1. Consumer: Owned by members and can also be called a retail cooperative. These are members of the public who use the co-operative, have shares, and one vote at shareholder meetings. The profits are not distributed equally but to how much the shareholder  shops at the establishment


2.Worker: Owned by the workers of the company. And profits are shared with them. 

Pros:

1) Limited liability, and as the workers are shareholders with voting rights, they have less reasons to fight with each other and have more reasons to work harder. 

2) Business is run with customer interest rather than shareholder interest when it is a consumer cooperative and thus may be more ethical than other businesses. (Ethical concerns also apply to the worker company)

Cons:

1) Shares are not usually traded on exchanges and thus limit the capital that can be raised. 

2) Normal workers may lack experience to run a company so they might have to appoint managers. 

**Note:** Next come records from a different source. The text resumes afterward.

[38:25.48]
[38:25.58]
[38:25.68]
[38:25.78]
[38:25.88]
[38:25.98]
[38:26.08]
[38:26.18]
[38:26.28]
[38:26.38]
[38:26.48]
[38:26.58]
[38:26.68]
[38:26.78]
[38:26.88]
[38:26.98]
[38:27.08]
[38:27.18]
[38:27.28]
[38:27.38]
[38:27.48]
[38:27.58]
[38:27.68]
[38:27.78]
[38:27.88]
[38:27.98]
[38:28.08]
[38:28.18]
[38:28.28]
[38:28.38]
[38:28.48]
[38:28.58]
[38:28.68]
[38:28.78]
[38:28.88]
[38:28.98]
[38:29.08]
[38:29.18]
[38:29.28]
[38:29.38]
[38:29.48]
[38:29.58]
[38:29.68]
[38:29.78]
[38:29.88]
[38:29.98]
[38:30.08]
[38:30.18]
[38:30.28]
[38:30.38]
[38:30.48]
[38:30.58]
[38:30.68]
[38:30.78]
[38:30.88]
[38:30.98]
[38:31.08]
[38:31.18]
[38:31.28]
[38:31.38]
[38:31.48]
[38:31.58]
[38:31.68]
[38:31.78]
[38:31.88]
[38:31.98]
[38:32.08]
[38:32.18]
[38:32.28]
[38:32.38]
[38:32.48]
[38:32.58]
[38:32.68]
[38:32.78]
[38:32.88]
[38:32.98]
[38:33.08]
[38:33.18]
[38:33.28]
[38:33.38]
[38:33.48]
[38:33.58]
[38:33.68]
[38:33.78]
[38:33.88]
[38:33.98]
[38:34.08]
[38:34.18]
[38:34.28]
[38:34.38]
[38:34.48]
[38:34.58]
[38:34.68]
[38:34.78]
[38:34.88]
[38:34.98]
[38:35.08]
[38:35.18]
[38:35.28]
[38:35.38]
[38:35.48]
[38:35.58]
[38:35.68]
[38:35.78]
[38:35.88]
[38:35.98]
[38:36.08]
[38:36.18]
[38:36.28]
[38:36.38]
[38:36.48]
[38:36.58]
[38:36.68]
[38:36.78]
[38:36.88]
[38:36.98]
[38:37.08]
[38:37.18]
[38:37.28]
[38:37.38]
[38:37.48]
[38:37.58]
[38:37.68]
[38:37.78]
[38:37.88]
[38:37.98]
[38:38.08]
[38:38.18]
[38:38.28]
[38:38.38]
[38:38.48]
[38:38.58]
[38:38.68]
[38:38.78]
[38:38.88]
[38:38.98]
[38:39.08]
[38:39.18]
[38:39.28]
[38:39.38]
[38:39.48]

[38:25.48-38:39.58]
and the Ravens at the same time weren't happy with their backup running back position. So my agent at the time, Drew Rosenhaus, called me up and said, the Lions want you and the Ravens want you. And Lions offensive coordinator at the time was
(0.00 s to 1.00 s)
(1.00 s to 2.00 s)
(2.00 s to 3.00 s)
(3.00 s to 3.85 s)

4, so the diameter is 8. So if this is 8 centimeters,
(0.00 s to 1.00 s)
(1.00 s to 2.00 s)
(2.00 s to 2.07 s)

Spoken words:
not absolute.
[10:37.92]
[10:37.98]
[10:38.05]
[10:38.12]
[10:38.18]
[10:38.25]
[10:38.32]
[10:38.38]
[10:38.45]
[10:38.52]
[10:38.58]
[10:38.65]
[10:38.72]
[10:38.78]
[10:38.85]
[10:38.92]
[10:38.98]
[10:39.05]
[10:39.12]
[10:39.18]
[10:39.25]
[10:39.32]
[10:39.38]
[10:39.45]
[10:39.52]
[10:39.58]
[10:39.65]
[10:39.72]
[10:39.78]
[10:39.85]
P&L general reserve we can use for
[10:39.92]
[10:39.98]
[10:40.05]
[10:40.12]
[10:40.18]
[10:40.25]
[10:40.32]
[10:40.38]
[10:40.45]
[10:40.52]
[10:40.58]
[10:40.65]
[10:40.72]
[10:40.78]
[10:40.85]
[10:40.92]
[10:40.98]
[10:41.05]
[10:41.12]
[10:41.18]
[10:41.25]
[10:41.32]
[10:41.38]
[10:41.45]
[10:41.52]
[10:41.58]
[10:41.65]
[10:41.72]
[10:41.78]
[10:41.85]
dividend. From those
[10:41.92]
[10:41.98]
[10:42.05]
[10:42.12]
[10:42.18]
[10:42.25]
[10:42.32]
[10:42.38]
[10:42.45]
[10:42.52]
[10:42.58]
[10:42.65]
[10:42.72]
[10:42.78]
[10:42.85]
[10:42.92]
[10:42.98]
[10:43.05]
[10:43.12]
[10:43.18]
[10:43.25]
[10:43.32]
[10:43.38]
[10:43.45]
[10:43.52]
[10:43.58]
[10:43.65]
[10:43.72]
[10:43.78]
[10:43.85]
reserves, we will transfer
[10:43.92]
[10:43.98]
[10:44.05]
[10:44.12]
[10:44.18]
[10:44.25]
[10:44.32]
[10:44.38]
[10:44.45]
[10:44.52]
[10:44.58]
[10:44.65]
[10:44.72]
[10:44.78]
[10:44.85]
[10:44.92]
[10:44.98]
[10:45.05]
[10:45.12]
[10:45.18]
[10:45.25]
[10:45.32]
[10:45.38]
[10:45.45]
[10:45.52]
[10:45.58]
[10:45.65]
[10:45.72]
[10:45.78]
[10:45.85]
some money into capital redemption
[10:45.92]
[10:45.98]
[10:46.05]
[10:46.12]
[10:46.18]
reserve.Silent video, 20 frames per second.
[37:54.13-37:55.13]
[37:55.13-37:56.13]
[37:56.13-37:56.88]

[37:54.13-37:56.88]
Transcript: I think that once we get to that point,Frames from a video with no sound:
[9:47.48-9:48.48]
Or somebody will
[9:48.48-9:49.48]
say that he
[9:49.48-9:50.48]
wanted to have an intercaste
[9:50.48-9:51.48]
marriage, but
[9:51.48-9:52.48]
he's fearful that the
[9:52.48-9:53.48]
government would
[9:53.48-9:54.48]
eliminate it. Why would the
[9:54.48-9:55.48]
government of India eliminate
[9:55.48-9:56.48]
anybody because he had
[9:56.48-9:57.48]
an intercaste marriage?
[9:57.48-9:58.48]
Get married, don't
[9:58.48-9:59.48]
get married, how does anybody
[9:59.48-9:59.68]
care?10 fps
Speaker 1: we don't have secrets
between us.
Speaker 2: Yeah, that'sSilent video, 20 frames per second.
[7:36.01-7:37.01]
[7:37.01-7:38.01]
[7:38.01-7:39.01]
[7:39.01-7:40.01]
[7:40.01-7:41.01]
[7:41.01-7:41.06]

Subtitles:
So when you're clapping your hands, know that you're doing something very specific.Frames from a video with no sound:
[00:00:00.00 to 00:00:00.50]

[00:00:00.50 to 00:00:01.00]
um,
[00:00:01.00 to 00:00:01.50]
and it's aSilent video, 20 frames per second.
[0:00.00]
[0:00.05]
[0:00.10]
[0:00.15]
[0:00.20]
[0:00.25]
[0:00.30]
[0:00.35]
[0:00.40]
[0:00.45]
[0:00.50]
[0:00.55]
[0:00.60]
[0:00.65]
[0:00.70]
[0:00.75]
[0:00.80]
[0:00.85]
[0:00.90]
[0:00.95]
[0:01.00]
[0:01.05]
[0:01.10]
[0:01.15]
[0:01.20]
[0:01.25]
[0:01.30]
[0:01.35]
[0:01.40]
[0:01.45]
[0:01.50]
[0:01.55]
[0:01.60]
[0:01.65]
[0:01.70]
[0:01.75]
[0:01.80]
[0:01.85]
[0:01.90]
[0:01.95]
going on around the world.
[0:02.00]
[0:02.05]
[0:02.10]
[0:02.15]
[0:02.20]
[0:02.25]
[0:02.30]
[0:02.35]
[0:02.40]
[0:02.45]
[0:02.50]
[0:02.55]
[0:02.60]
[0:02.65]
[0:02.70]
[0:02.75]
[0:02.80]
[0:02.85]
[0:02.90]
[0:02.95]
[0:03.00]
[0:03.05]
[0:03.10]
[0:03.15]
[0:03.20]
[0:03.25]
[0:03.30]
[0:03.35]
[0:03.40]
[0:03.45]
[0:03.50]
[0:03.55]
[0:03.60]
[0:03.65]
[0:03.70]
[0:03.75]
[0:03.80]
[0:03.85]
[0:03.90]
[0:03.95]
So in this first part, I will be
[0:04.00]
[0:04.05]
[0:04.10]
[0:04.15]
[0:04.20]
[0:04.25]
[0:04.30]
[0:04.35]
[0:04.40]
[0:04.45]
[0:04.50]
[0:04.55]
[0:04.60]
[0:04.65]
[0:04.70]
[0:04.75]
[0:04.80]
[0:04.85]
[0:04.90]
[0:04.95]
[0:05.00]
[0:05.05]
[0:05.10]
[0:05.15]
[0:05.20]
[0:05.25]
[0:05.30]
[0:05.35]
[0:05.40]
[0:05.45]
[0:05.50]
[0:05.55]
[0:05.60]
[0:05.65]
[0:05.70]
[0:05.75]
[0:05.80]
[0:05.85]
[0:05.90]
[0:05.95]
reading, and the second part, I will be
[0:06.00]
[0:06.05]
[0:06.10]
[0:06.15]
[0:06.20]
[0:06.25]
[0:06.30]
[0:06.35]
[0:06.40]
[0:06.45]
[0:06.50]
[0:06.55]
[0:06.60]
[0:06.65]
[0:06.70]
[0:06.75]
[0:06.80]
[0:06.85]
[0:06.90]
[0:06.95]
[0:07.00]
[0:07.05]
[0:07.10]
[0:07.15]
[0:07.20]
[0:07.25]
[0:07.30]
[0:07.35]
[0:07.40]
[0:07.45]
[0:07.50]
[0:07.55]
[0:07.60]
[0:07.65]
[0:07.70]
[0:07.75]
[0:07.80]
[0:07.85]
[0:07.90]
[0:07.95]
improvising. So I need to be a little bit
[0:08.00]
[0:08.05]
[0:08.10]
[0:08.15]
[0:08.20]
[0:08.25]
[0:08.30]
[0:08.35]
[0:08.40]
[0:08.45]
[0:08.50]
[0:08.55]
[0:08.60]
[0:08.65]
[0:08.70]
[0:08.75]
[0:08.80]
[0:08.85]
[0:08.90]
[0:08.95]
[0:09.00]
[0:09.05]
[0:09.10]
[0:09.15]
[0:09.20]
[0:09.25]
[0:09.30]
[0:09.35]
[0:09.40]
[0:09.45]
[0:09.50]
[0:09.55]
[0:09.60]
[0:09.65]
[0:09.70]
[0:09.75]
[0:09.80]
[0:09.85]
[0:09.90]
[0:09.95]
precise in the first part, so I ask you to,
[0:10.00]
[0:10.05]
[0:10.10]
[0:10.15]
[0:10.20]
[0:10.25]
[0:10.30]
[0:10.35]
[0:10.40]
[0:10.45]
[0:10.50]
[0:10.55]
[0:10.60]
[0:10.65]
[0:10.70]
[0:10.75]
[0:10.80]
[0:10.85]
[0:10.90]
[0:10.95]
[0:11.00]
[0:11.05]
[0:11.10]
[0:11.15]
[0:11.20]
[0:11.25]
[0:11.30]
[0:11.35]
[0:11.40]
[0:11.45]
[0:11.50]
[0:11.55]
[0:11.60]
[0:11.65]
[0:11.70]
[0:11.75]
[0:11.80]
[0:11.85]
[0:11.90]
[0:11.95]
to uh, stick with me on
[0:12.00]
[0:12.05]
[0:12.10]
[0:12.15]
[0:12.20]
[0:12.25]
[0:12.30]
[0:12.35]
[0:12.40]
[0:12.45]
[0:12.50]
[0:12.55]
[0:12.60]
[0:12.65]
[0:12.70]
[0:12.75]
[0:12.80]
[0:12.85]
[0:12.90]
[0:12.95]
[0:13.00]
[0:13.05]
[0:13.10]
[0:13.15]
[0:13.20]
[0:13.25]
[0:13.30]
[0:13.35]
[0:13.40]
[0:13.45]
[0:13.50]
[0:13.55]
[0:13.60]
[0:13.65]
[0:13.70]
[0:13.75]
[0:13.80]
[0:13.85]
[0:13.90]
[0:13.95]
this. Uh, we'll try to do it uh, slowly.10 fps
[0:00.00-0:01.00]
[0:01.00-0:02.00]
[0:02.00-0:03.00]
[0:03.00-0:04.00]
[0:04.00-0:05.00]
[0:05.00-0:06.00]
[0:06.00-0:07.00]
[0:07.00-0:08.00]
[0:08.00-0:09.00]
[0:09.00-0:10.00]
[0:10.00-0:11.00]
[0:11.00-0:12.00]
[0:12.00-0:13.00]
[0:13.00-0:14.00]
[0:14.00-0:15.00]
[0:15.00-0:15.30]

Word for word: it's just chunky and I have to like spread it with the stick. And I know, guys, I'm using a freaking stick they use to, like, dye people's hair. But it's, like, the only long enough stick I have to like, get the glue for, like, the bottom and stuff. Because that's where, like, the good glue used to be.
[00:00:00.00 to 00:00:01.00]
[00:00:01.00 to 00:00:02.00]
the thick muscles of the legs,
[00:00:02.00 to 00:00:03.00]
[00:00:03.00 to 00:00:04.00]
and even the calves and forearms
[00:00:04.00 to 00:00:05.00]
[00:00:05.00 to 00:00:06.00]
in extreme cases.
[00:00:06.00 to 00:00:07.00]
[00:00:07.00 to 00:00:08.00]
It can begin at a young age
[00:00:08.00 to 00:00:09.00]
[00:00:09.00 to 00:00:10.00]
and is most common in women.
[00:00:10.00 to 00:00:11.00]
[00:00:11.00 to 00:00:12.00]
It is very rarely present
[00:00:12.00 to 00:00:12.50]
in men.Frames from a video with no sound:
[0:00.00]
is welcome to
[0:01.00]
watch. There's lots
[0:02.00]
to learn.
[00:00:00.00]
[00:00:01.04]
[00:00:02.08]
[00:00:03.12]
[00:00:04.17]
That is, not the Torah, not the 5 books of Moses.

Franchise and Social Enterprise.

Franchise

A larger company allows people to purchase the right to sell a particular product or service. The person who is purchasing this right is known as the franchisee and the larger company is the franchisor. The franchisee sells the products and takes advantage of the combined marketing from the larger franchisor and other franchisees. 

Pros:

1) Can sell well known products and brands

2) Ad costs are lower with shared advertising

3) Less risky as there is already a successful business with an established audience

4) Things like training and admin can be taken over by franchisors and save cash for the franchisee. 

Cons:

1) Franchisees have to make payment to franchisor regardless of whether they are profitable or not and this might even be a periodic recurring payment. 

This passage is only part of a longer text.